The EU is following an extremely bizarre logic, where support is given to regimes that are the direct beneficiaries of the rise of extremist groups, and who have actively promoted their proliferation in order to provide a basis for their own legitimacy.
Examples of this abound, in Syria the Assad regime used extreme force as well as sectarian tactics, including tacit cooperation with ISIS, to radicalize and sectarianize what was essentially a peaceful protest movement.
In Egypt, the military committed the worst massacre in modern Egyptian history to polarize the political system and create a dichotomy between what it constructed as "terrorism" and civility, after which terror attacks reached an unprecedented level. In essence, EU policy is supporting the main drivers of radicalism in the region, which could lead to an endless cycle of violence.
In the same meeting, the EU foreign policy chief stated that she would appeal the European court verdict to remove Hamas from the list of terrorist organizations. This statement seems to have come out of context, as Hamas has confined its operation to its armed struggle with Israel, and has never engaged in a struggle against the EU. If anything, Hamas has attempted to moderate its position as much as possible in the hope that it would be considered a legitimate political party and gain international recognition. In essence, the connection seemed bizarre and artificial.
However, coupled with the recent Palestinian move to ask the ICC to investigate possible war crimes in Gaza, and the attempts made by the Israeli Prime Minister to create a connection between the Paris attacks and the right of the “States of the Jews” to defend the Jews, the narrative becomes clearer.

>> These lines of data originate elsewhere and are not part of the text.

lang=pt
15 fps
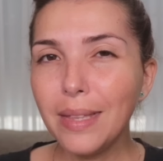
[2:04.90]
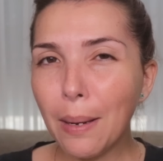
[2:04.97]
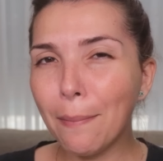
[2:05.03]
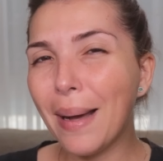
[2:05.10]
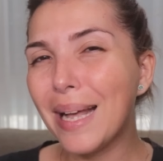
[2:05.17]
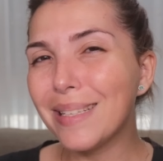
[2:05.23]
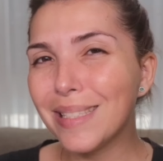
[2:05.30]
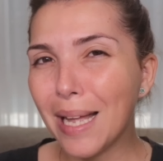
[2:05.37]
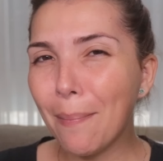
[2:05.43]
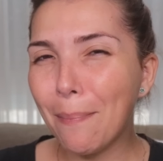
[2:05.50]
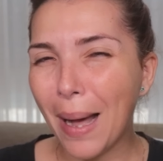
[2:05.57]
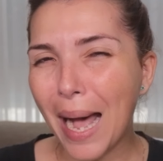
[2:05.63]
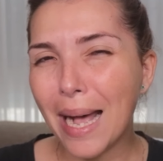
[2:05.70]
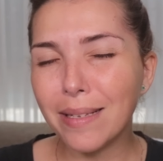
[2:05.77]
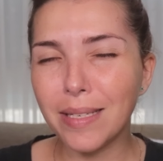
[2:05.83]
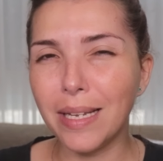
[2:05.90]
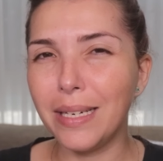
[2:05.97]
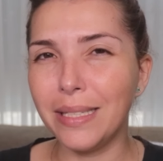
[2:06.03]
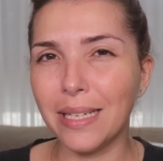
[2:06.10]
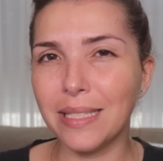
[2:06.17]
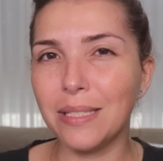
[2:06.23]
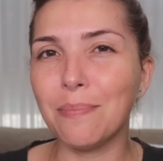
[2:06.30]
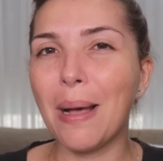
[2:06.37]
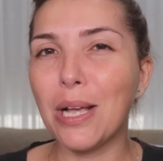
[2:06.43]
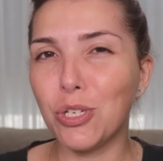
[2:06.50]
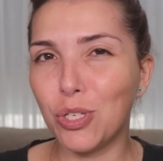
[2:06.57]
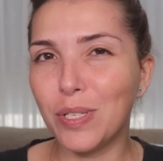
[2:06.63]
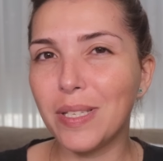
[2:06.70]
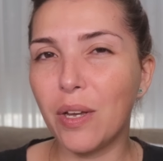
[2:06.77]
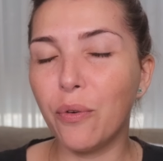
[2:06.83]
mas na base, ali nas
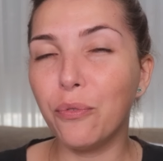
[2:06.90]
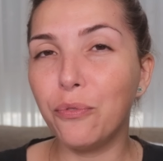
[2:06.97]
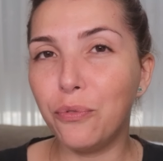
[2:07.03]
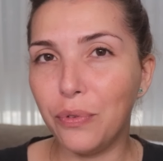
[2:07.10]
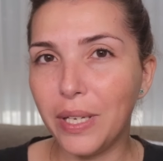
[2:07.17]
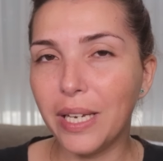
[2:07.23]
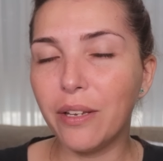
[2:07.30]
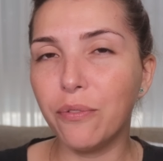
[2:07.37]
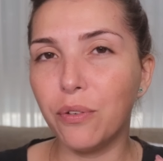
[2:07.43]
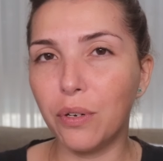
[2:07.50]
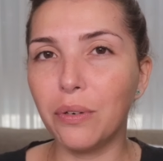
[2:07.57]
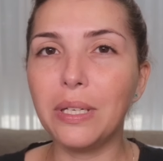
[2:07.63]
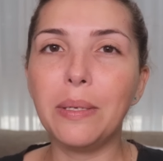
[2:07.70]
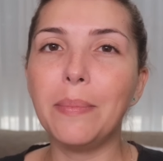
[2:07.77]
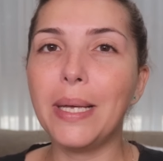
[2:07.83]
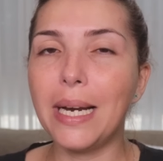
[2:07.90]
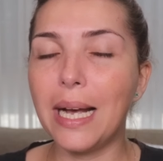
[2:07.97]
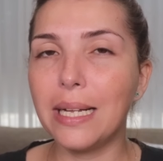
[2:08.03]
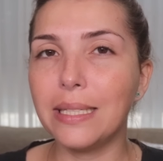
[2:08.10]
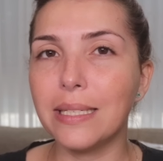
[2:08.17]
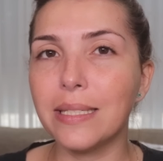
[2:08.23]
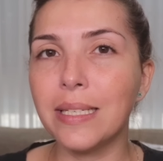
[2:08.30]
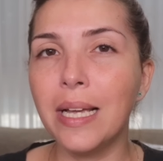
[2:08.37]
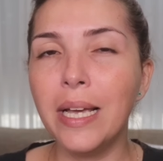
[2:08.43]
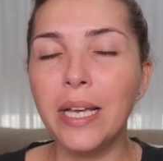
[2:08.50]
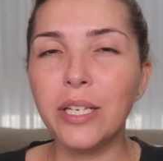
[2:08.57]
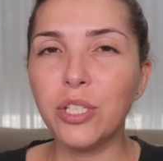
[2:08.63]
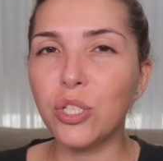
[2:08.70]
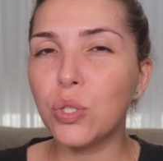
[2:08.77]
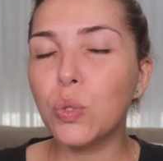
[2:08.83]
imagens que eu vi que foram liberadas
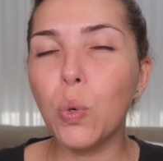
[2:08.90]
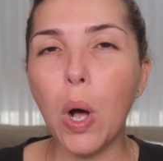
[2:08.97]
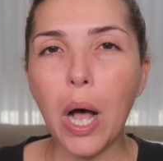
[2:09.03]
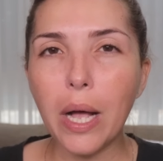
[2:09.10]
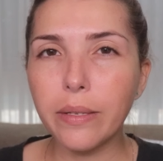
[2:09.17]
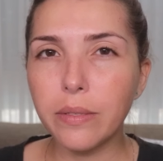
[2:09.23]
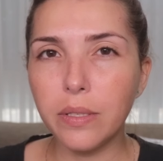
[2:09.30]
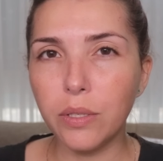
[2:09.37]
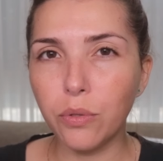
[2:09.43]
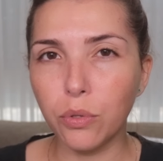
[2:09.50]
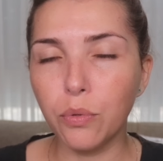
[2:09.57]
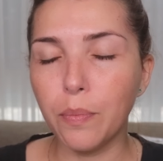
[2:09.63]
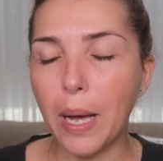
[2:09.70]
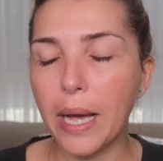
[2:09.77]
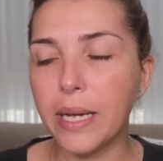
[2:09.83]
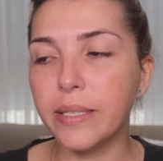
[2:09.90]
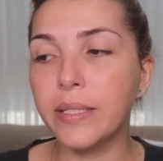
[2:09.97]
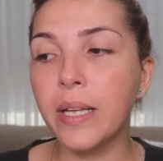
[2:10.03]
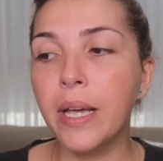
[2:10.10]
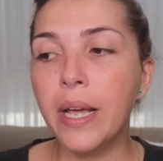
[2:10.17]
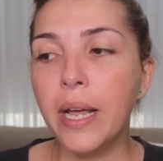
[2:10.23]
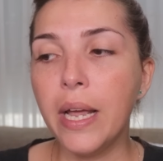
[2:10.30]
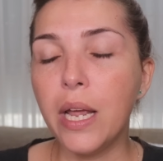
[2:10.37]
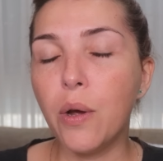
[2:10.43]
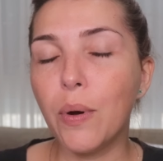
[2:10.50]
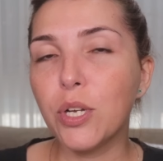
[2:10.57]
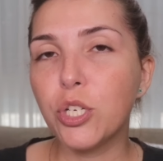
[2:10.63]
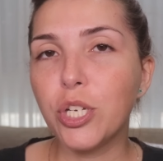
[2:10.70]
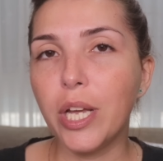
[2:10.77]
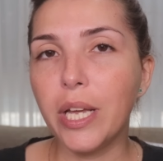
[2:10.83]
de SWATs e tudo mais, eu
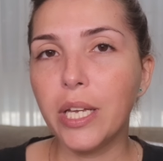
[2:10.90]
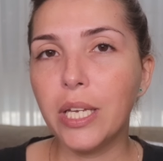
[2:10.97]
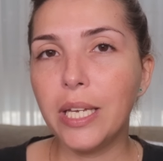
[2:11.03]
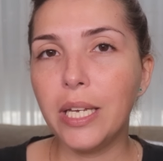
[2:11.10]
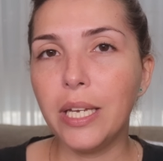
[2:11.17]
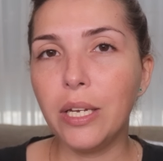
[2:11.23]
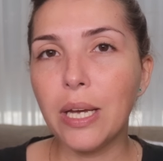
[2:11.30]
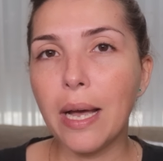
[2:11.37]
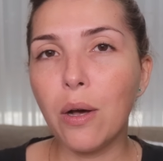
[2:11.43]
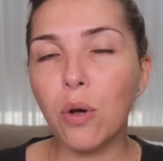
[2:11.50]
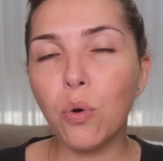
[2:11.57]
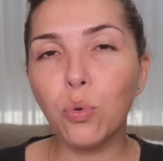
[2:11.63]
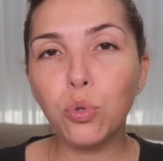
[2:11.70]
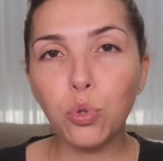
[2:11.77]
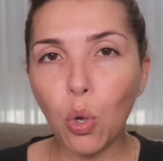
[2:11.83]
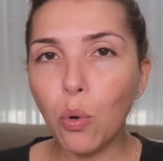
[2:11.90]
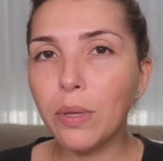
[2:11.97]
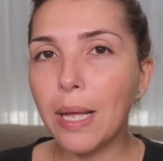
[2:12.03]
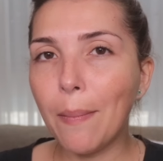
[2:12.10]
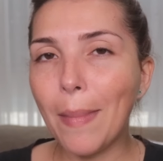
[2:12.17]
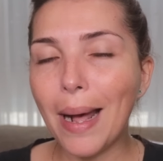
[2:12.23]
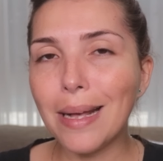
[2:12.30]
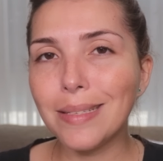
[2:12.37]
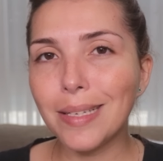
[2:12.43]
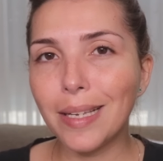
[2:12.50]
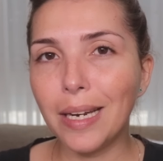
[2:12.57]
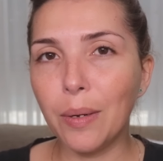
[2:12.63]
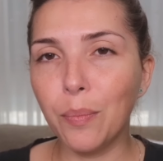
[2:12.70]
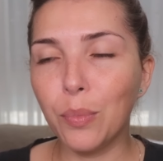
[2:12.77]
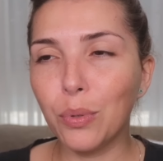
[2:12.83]
achei que a, o tom da base
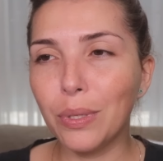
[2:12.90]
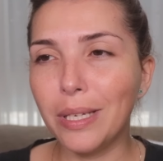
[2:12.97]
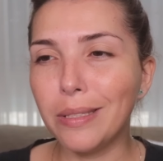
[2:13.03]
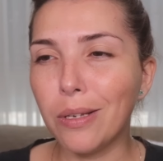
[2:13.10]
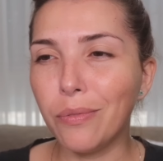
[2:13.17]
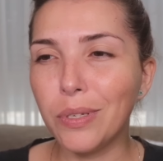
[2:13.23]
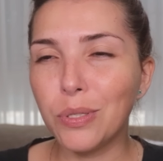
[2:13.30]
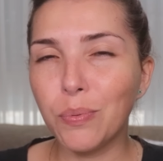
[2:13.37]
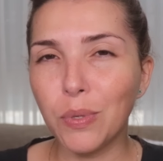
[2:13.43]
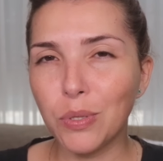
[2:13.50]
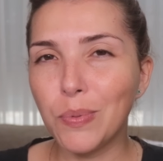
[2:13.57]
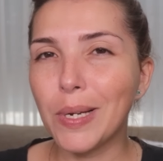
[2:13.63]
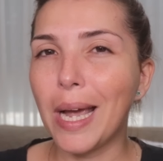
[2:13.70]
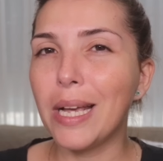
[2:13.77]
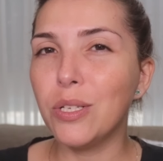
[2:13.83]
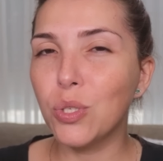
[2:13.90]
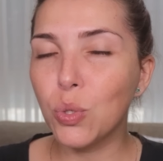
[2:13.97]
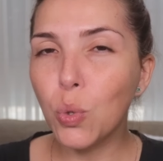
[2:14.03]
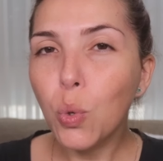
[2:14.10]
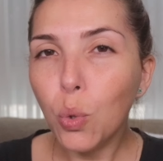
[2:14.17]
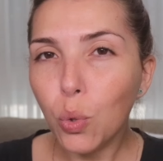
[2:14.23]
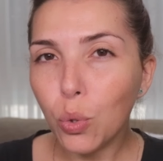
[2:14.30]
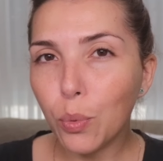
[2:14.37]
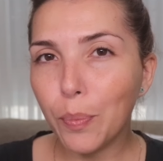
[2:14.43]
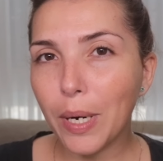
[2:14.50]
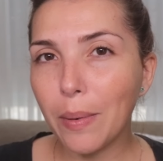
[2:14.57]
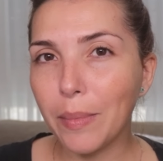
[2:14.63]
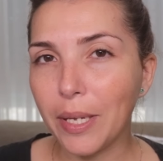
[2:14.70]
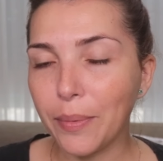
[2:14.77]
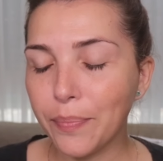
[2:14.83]
creme brulee talvez fosse ficar escuro
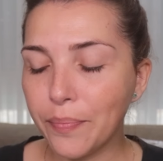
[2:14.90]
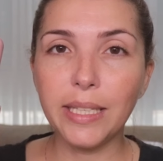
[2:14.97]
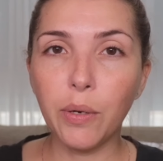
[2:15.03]
pra mim.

The EU is using the current climate to heap more pressure on the Palestinian unity government, which includes Hamas, by threatening to re-label Hamas as a terrorist organization, knowing very well that a direct reaction to this move would be very difficult to explain to European public opinion. This move would allow the EU once again to apply financial as well as diplomatic pressure on the Palestinian unity government on behalf of Israel, while appeasing European public opinion, which has been whipped into a state of alarm over the fear of Islamic extremism.
Thus, in essence, the EU is using the Paris attacks to achieve a number of objectives. First, to provide support for Arab autocrats by providing them with an additional measure of international legitimacy. Second, applying direct pressure on the Palestinian unity government to demonstrate the possible costs of using the ICC against Israel.
Third, the EU is treating the issue as if it were a foreign import, like a virus, with immigrants from those countries infecting the European polity. The EU is treating the causes of radicalism as inherently external, in other words rooted in the war in Syria or Iraq, implicitly exonerating European society, and most importantly, European elites.
This is, to say the least, grossly misleading. Rather than look at the perpetrators of the Paris attack as Frenchmen that happen to be Muslim, they are treated as Muslims who happen to be French.
The issue of the radicalization of young Europeans needs to be examined in a much more objective manner, acknowledging the roles that racism and marginalization play in this process. There is an absolutely necessary process of soul searching that European society needs to go through.
Rather than support autocrats in the Arab world, the EU should attempt to de-securitize its discourse and to understand the reason for this radicalization, treating the issue as first and foremost a societal rather than security problem. The EU has decided to create boogiemen to chase, and monsters to slay.